The traditional date for the founding of Rome, based on a mythological account, is 21 April 753 BC, and the city and surrounding region of Latium has continued to be inhabited with little interruption since around that time.
Legend of 'Rome'
The legendary origin of the city's name is the traditional founder and first ruler. It is said that Romulus and Remus decided to build a city. After an argument, Romulus killed his brother Remus. Then he named it after himself, Rome. More recently, attempts have been made to find a linguistic root for the name Rome. Possibilities include derivation from Greek language Ῥώμη meaning bravery, courage; possibly the connection is with a root *rum-, "teat", with possible reference to the totem wolf that adopted and suckled the cognately-named twins Romulus and Remus. Etruscan gives us the word Rumach, "from Rome", from which Ruma can be extracted. Compare also Rumon, former name of the Tiber River. Its further etymology, as with that of most Etruscan words, remains unknown.
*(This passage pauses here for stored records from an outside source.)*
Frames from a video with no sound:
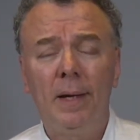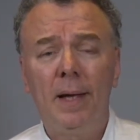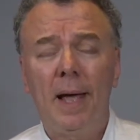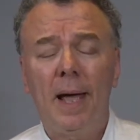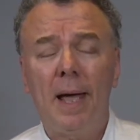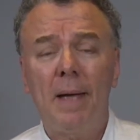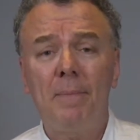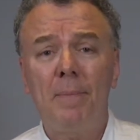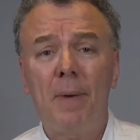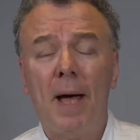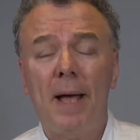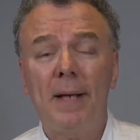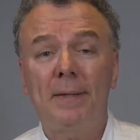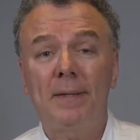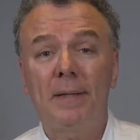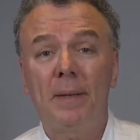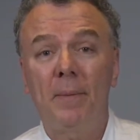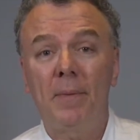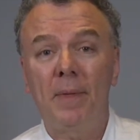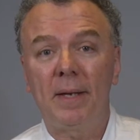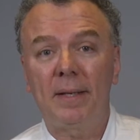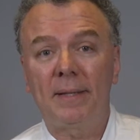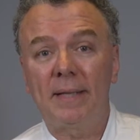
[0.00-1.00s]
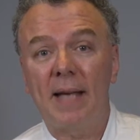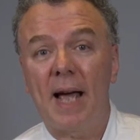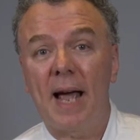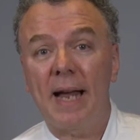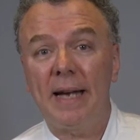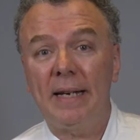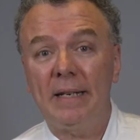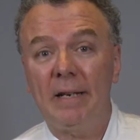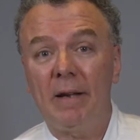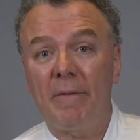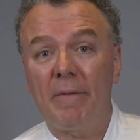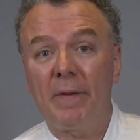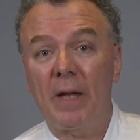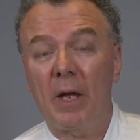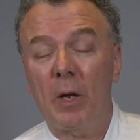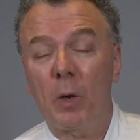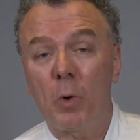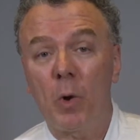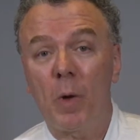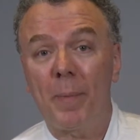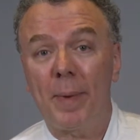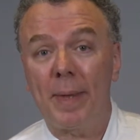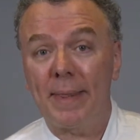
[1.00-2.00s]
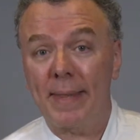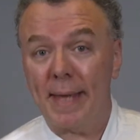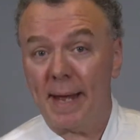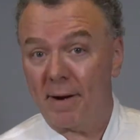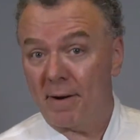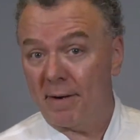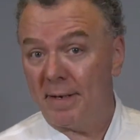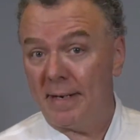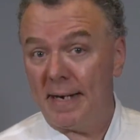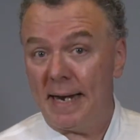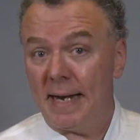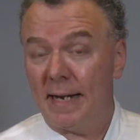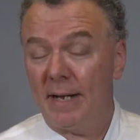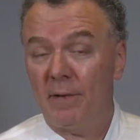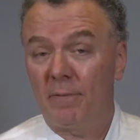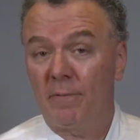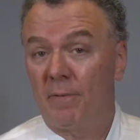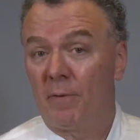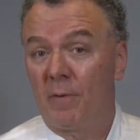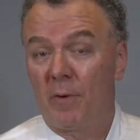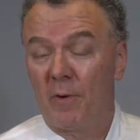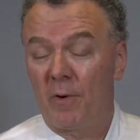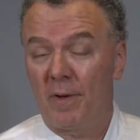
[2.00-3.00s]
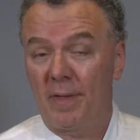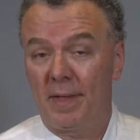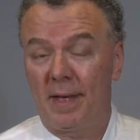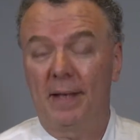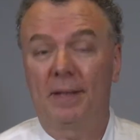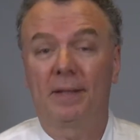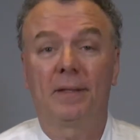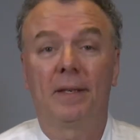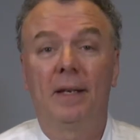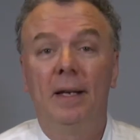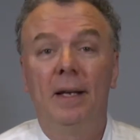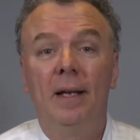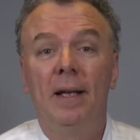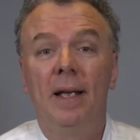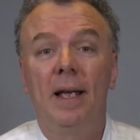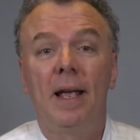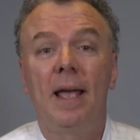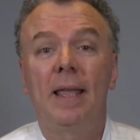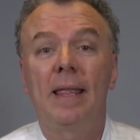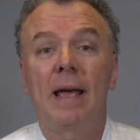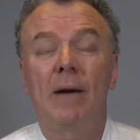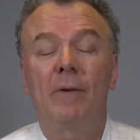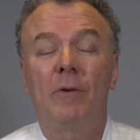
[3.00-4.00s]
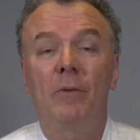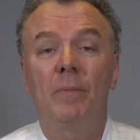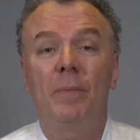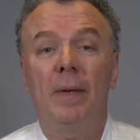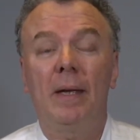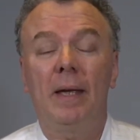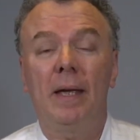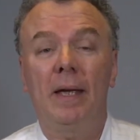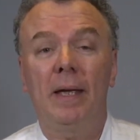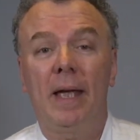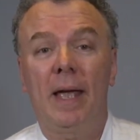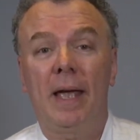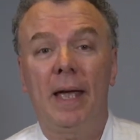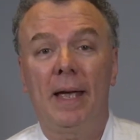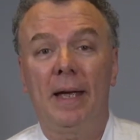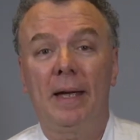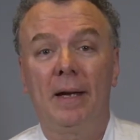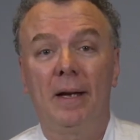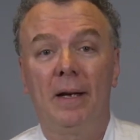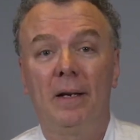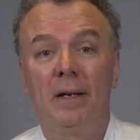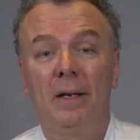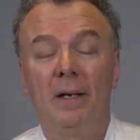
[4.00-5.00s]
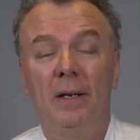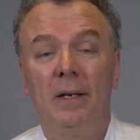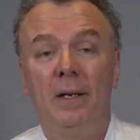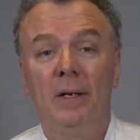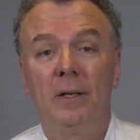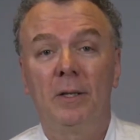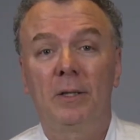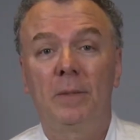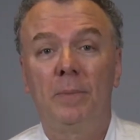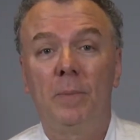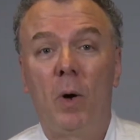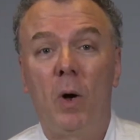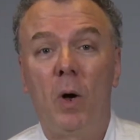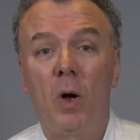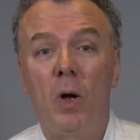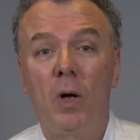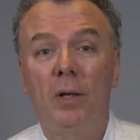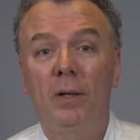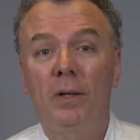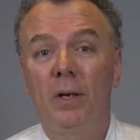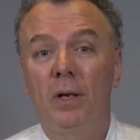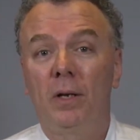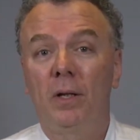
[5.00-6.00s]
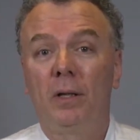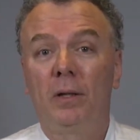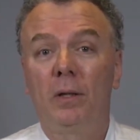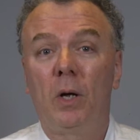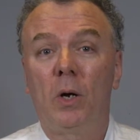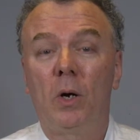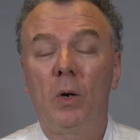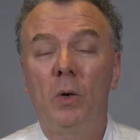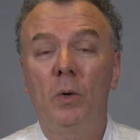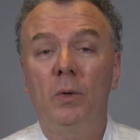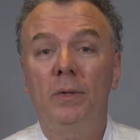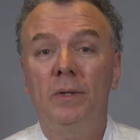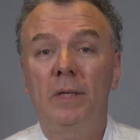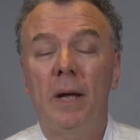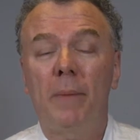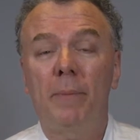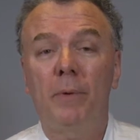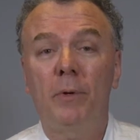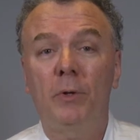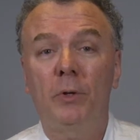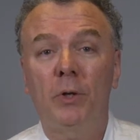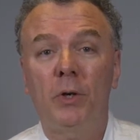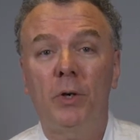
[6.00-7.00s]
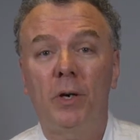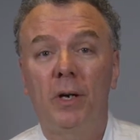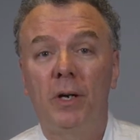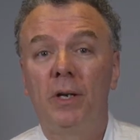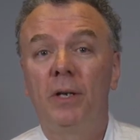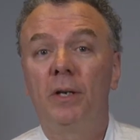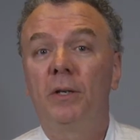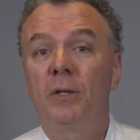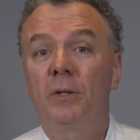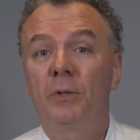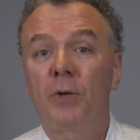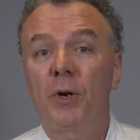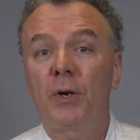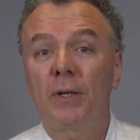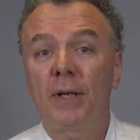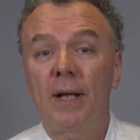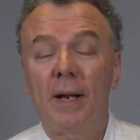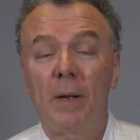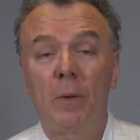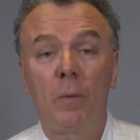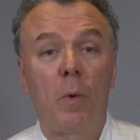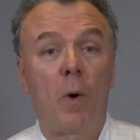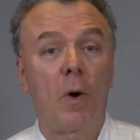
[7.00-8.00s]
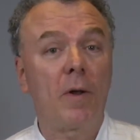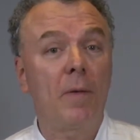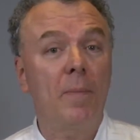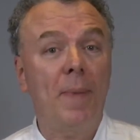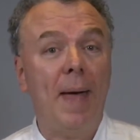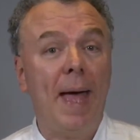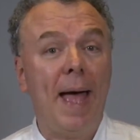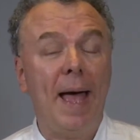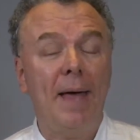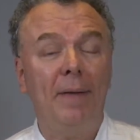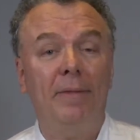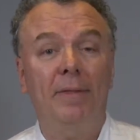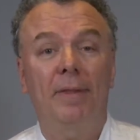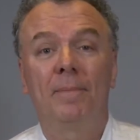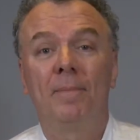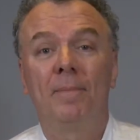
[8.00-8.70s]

and buy some of the scientific equipment that are needed for this. And that would be a uh, small, low temperature circulating water bath,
The Basque scholar Manuel de Larramendi thought that the origin could be related to the Basque language word orma (modern Basque kirreal), "wall". Thomas G. Tucker's Concise Etymological Dictionary of Latin (1931) suggests the name is most probably from *urobsma (cf. urbs, robur) and otherwise, "but less likely" from *urosma "hill" (cf. Skt. varsman- "height, point," Old Slavonic врьхъ / vr'h" - "top, summit", Russ. верхом / verkhom - "in the upper area; on horseback", Lith. virsus "upper").